NRSI: Computers & Writing Systems
How do I encode...?
Question: What character should I use to represent the glottal stop?
Answer: There are a lot of different things that people have done in the past.
If you want something that looks like a curly quote you should use U+02BC MODIFIER LETTER APOSTROPHE. You could use U+2019 RIGHT SINGLE QUOTATION MARK, but there are at least two issues with that. It is considered punctuation with different properties than an orthographic character and if you use quote marks there is nothing to distinguish between the two characters. (Our Roman fonts (such as Andika, Charis SIL, Doulos SIL and Gentium Plus) all have an alternate glyph for U+02BC MODIFIER LETTER APOSTROPHE which is a bit larger than normal to help distinguish the glyph from U+2019 RIGHT SINGLE QUOTATION MARK.)

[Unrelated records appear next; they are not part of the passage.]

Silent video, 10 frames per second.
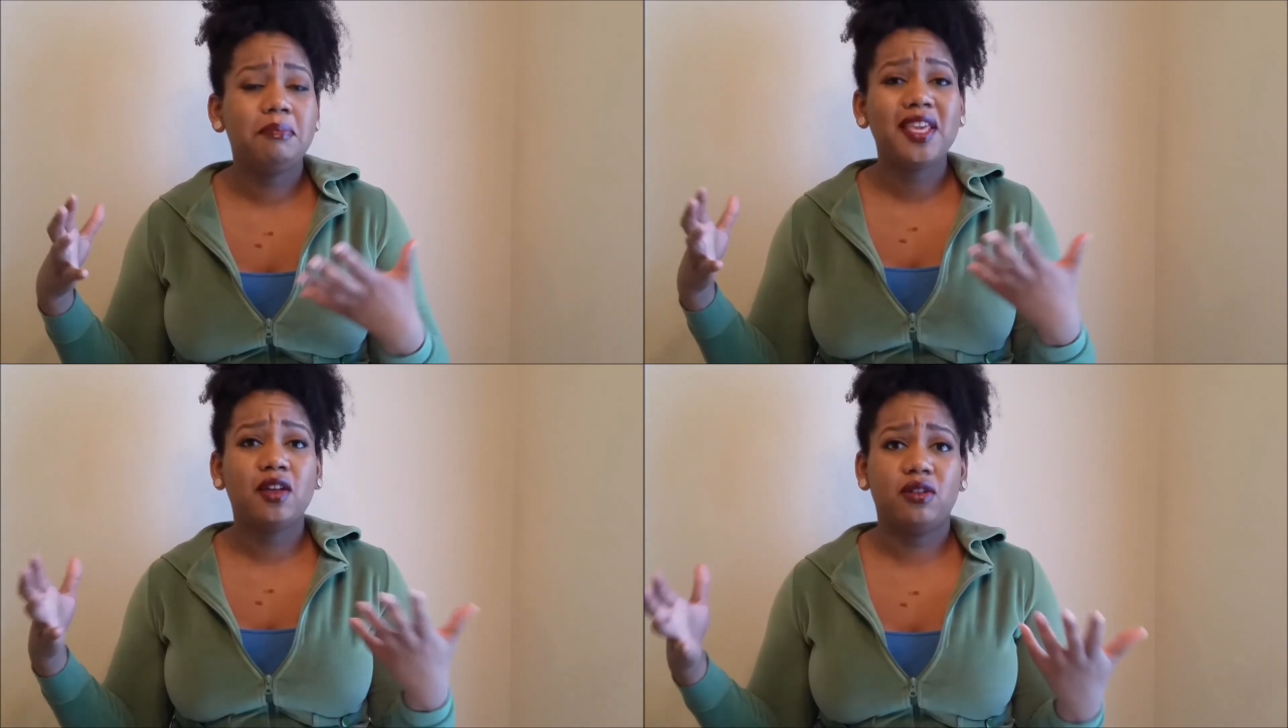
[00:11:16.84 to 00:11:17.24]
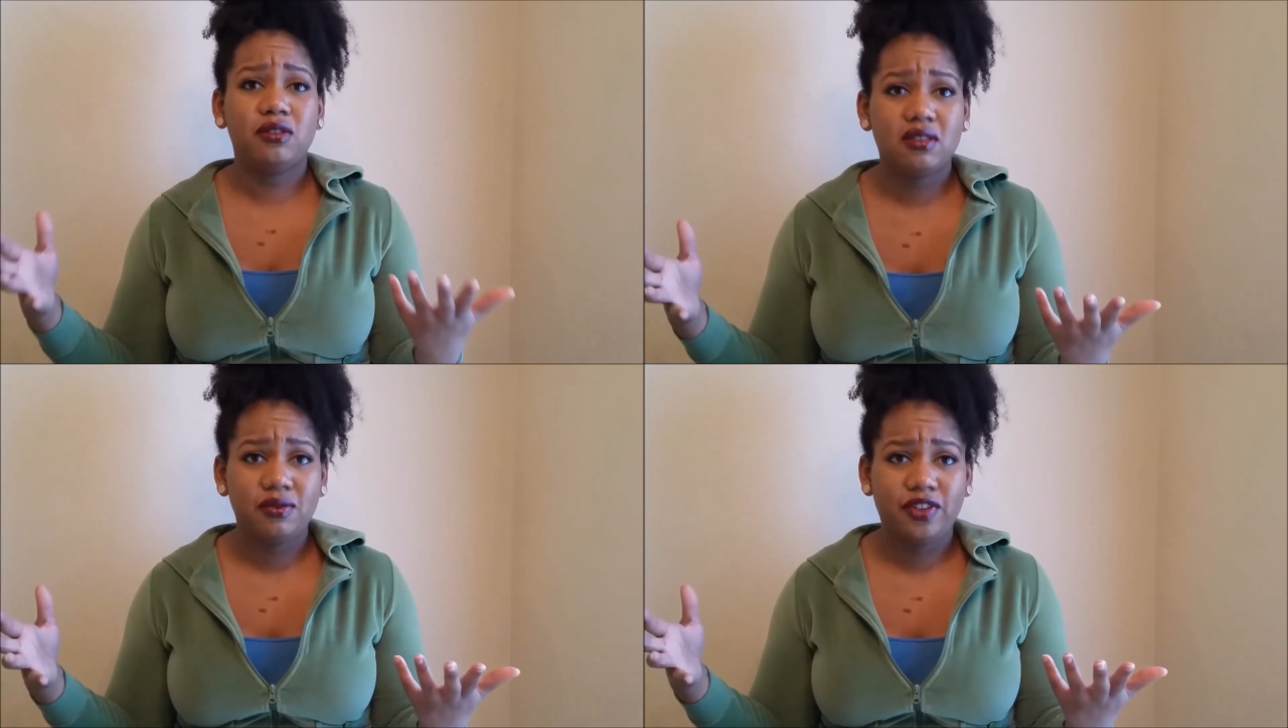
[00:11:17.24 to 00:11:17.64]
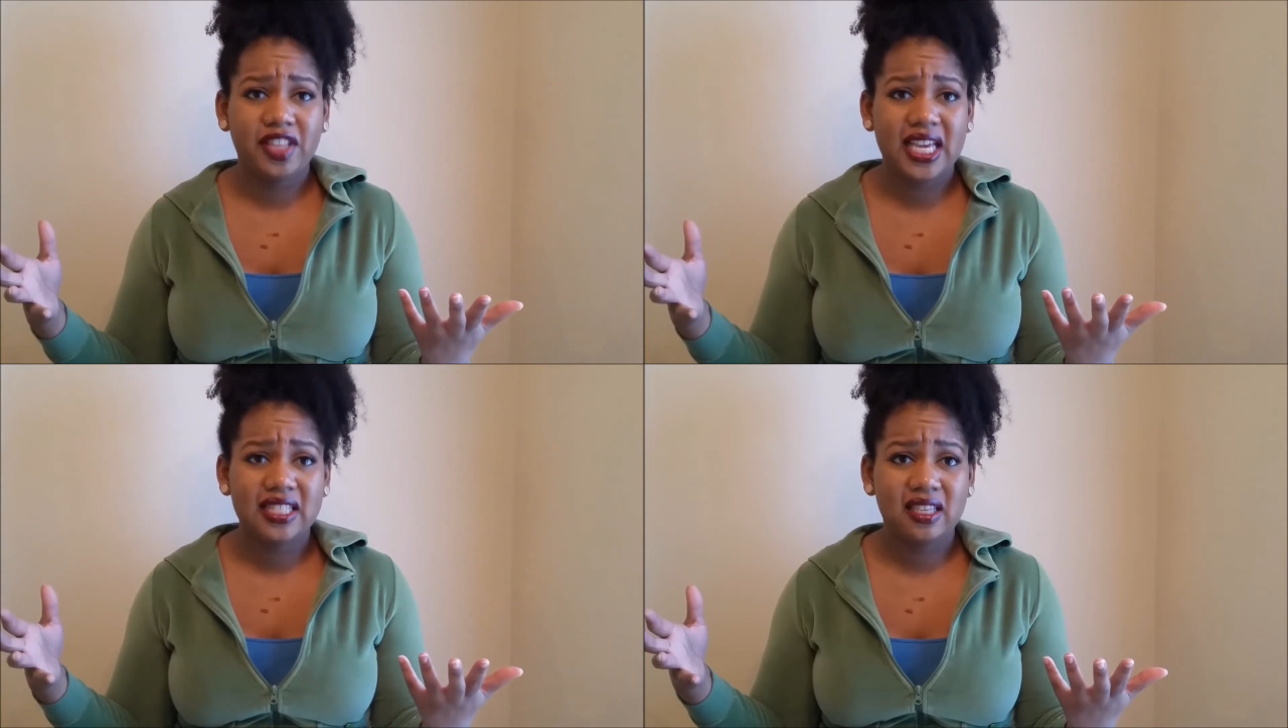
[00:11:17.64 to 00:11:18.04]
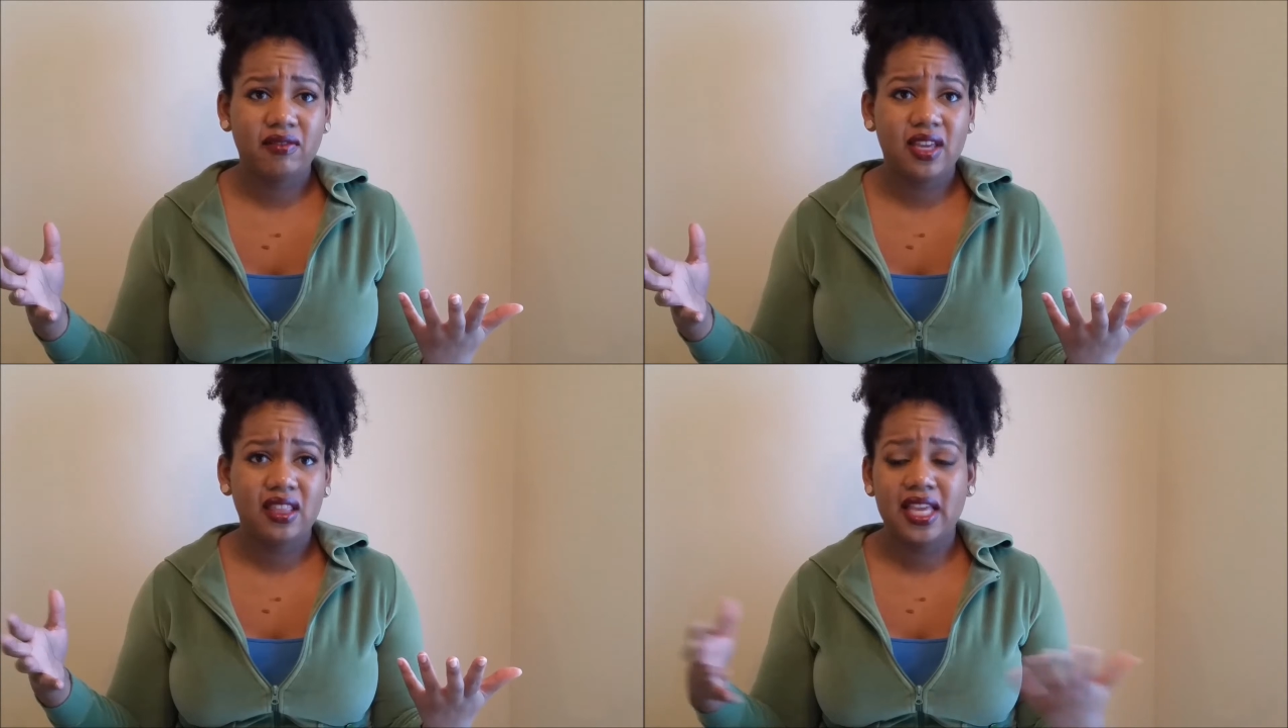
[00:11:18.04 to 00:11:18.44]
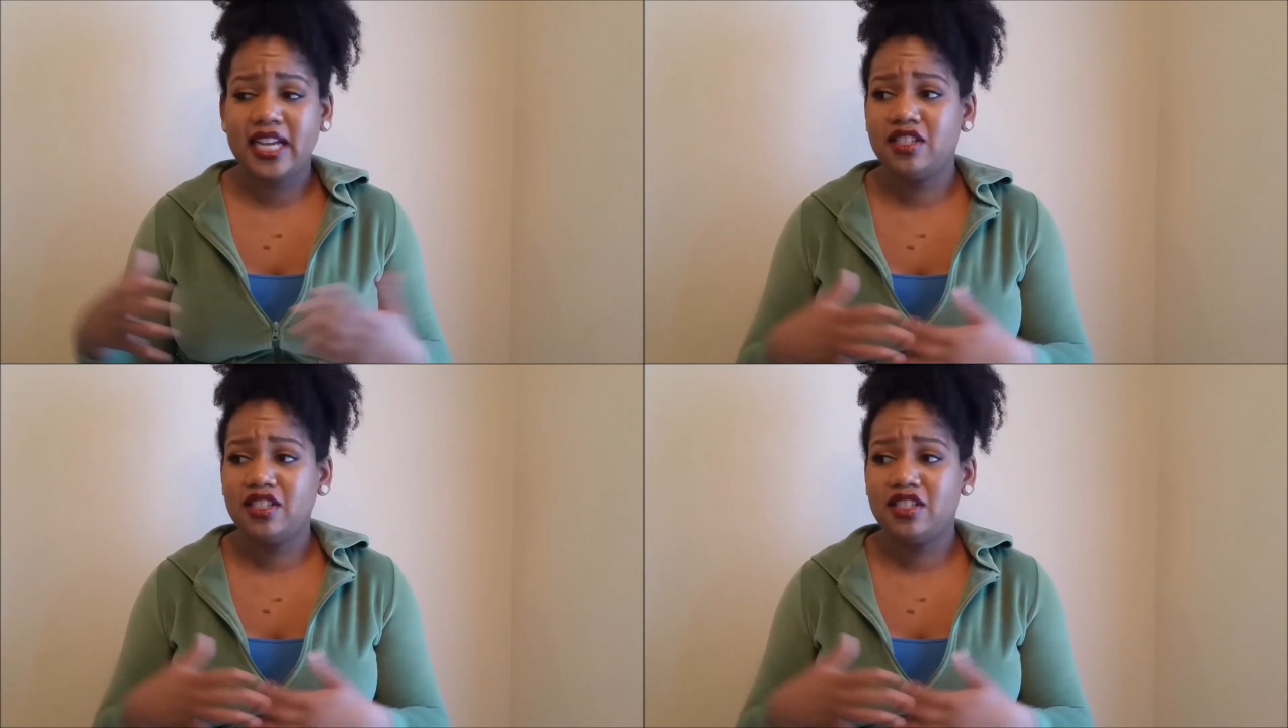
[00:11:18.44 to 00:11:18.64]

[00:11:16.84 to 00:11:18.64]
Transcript: meals for Thanksgiving. Like,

Many orthographies have used something that looks like the straight quote. There were so many problems with using U+0027 APOSTROPHE for this character that we requested the addition of a character to Unicode for that. You should use U+A78C LATIN SMALL LETTER SALTILLO (one language even "cases" this and U+A78B is used for the uppercase). (Our Roman fonts (such as Andika, Charis SIL, Doulos SIL and Gentium Plus) all have an alternate glyph for U+A78C LATIN SMALL LETTER SALTILLO and U+A78B LATIN CAPITAL LETTER SALTILLO which are a bit larger than normal to help distinguish the glyph from U+0027 APOSTROPHE.)
U+02BE MODIFIER LETTER RIGHT HALF RING is sometimes used for transliterating Arabic hamza (glottal stop). This looks different from both U+A78C LATIN SMALL LETTER SALTILLO and U+02BC MODIFIER LETTER APOSTROPHE and might be a good option for traditions which recognize the transliterated hamza.

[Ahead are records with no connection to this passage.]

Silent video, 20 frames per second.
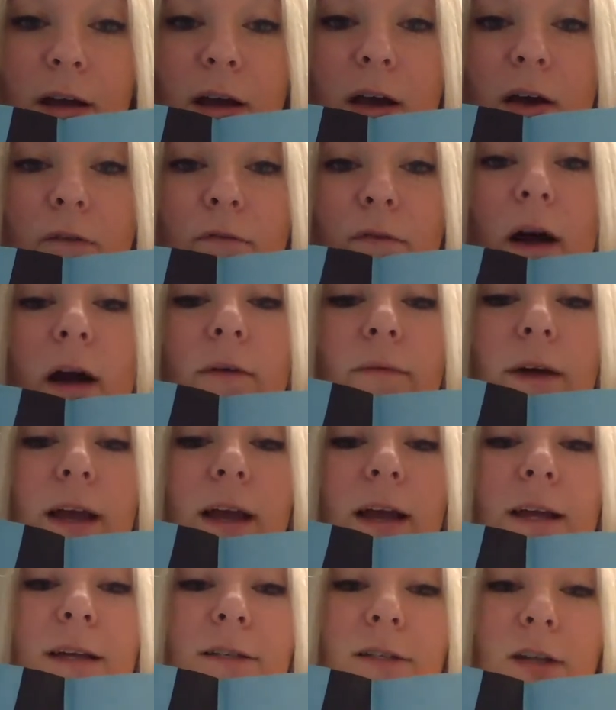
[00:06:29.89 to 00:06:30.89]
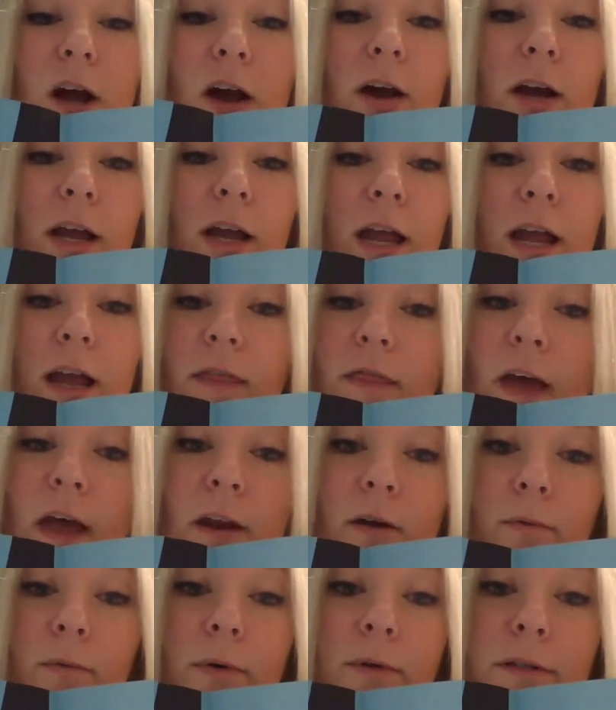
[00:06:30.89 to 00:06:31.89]
Right, we eat turkey and they
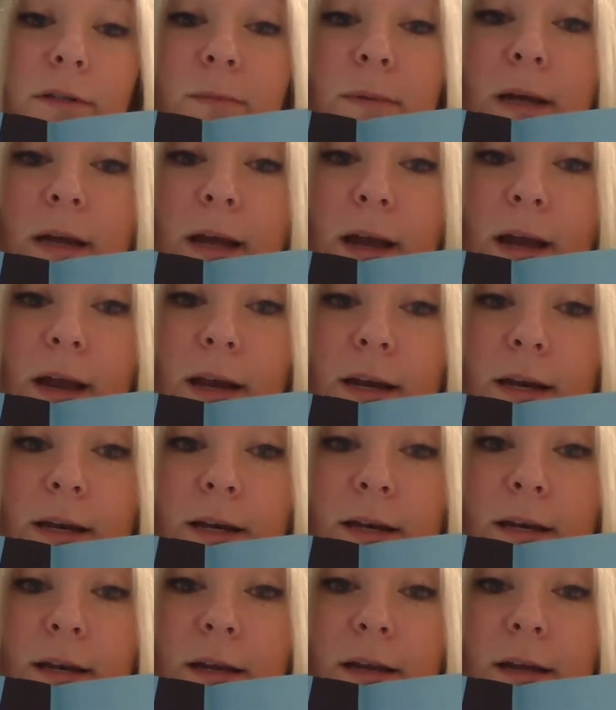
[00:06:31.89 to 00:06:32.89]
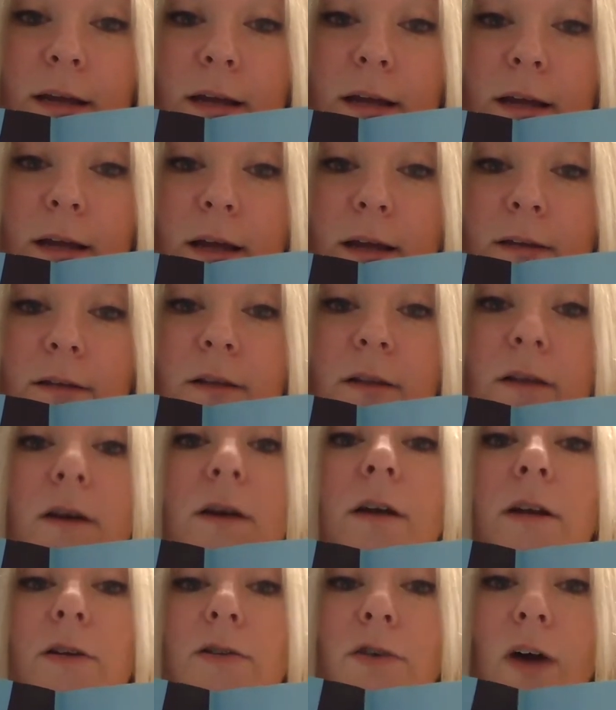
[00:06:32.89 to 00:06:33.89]
don't want to be eaten. So they're
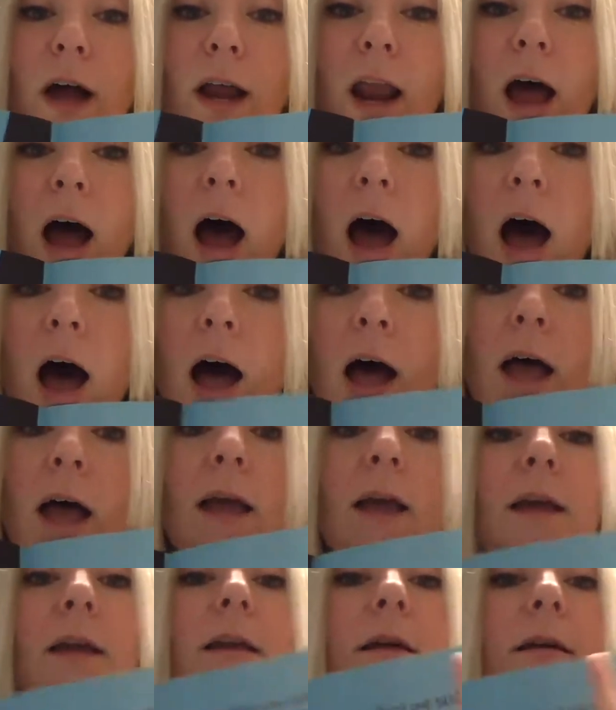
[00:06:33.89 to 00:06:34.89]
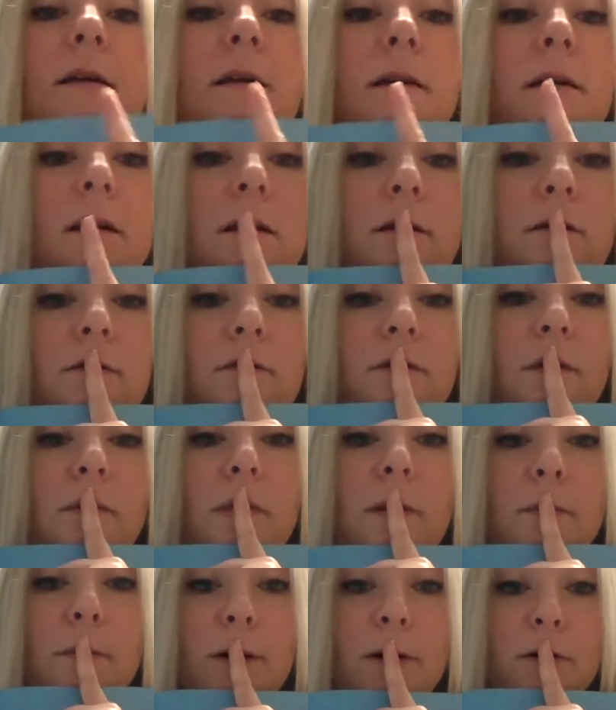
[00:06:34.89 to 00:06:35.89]
going to try and hide from the
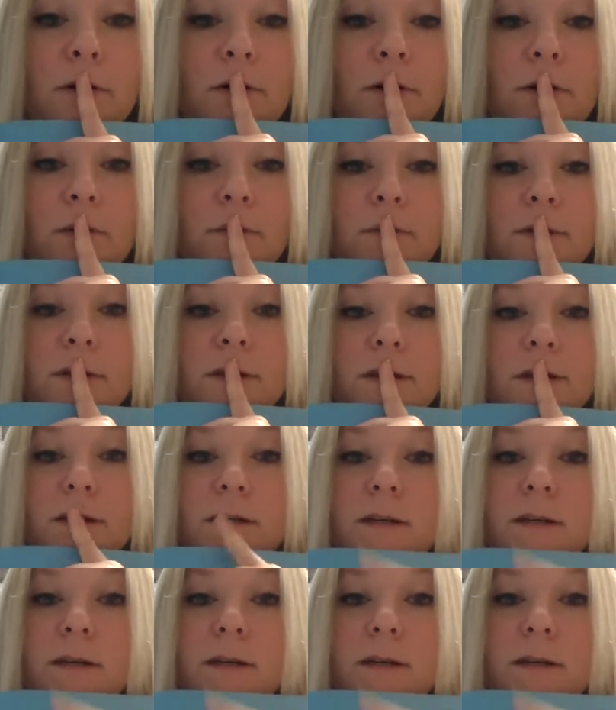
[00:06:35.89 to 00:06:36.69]
pilgrims.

Some Saskatchewan orthographies use an upper and lowercase glottal stop. Those are U+0241 LATIN CAPITAL LETTER GLOTTAL STOP and U+0242 LATIN SMALL LETTER GLOTTAL STOP.
Of course, the IPA representation is U+0294 LATIN LETTER GLOTTAL STOP and some languages also use this in their orthographies (where casing is not required).

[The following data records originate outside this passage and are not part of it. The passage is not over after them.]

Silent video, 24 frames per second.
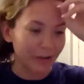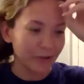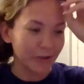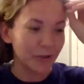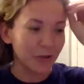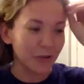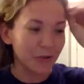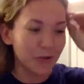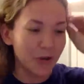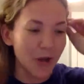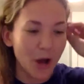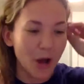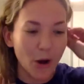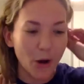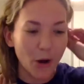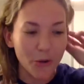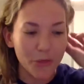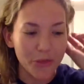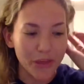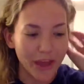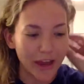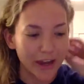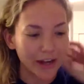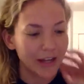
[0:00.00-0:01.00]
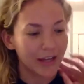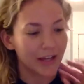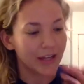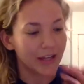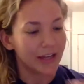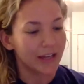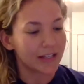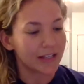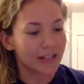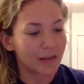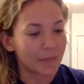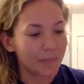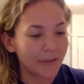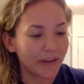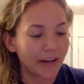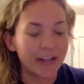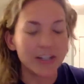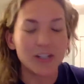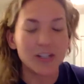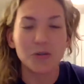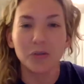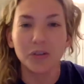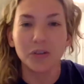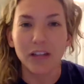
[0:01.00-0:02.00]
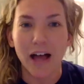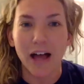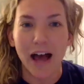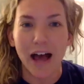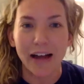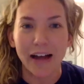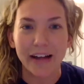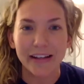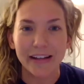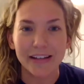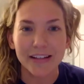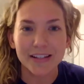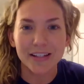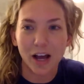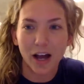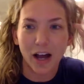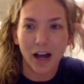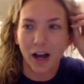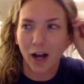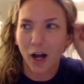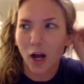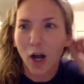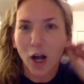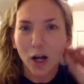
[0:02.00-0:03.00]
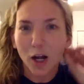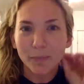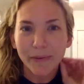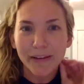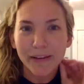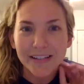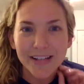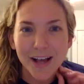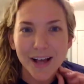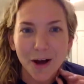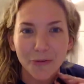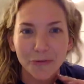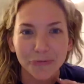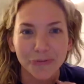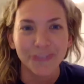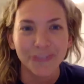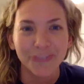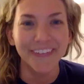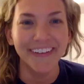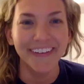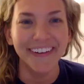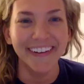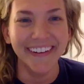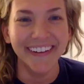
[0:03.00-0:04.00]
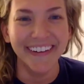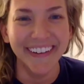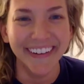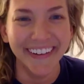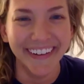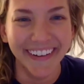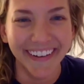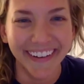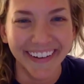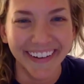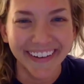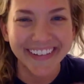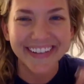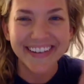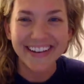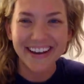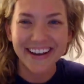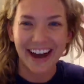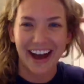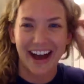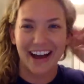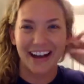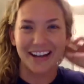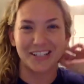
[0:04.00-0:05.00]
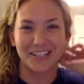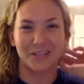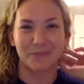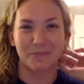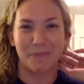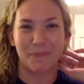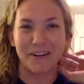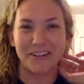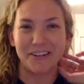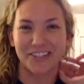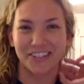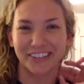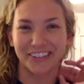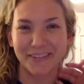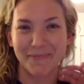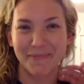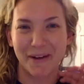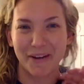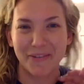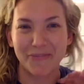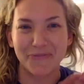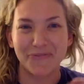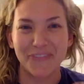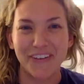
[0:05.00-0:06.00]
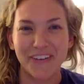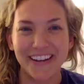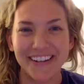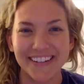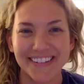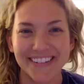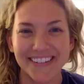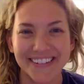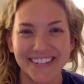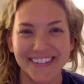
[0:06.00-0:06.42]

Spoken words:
you know that something I do a lot is hurt myself, especially my feet.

Question: I want to put a diacritic on a “dotted i” and want to retain the dot on the “i”. Can you add that feature to your fonts?
Answer: The Unicode Standard addresses this in chapter 7 (see http://www.unicode.org/versions/latest/ch07.pdf). You should encode it as U+0069 U+0307 U+0301.
Question: I need a “V”, “t”, “n” and “l” with a macron under each. Unicode does not have these characters. Can you add these to your PUA and get them into Unicode for me, or is there another way I can encode this character?
Answer: Unicode does have some precomposed characters because they already existed in standards. The Unicode Technical Committee will no longer accept precomposed forms unless there is a very convincing argument.
However, each of these can be encoded in Unicode. So, for example “V” with a macron under it should be encoded as two characters (U+0056 LATIN CAPITAL LETTER V + U+0331 COMBINING MACRON BELOW):
The same thing can be done with each of your other characters, and, in fact, any other base + diacritic.
Question: You have left out one crucial Unicode range of four diacritics which are used within the Latin-script in the library world: U+FE20..U+FE23.
Transliterated Cyrillic records e.g. make heavy use of the first two.
Answer: Originally we made a deliberate decision not to include the combining half marks in our fonts. We consider U+0360 COMBINING DOUBLE TILDE and U+0361 COMBINING DOUBLE INVERTED BREVE to be the preferred characters to use. Thus, to put the U+0361 COMBINING DOUBLE INVERTED BREVE over an “ia”, the preferred encoding would be to put the U+0361 between “ia” (i + U+0361 + a):
However, we were convinced that the library world does need this range and so they were added to our Unicode Roman fonts (Doulos SIL ver 4.1 and Charis SIL ver 4.1). Positioning of these may not be perfect.
Question: I need a diacritic on an “i”. Should I use the dotless “i” that I found in Unicode or what should I do? I also need to have a diacritic that will go on the upper case “i” and I can't find different heights for the diacritics.
Answer: This is where Unicode is really, really useful. You no longer need to encode two different versions of an “i” and two different versions of a diacritic. In fact, you should not! If you look at the character properties for the character you have suggested (U+0131 ) you will see that this character is only used for Turkish and Azerbaijani.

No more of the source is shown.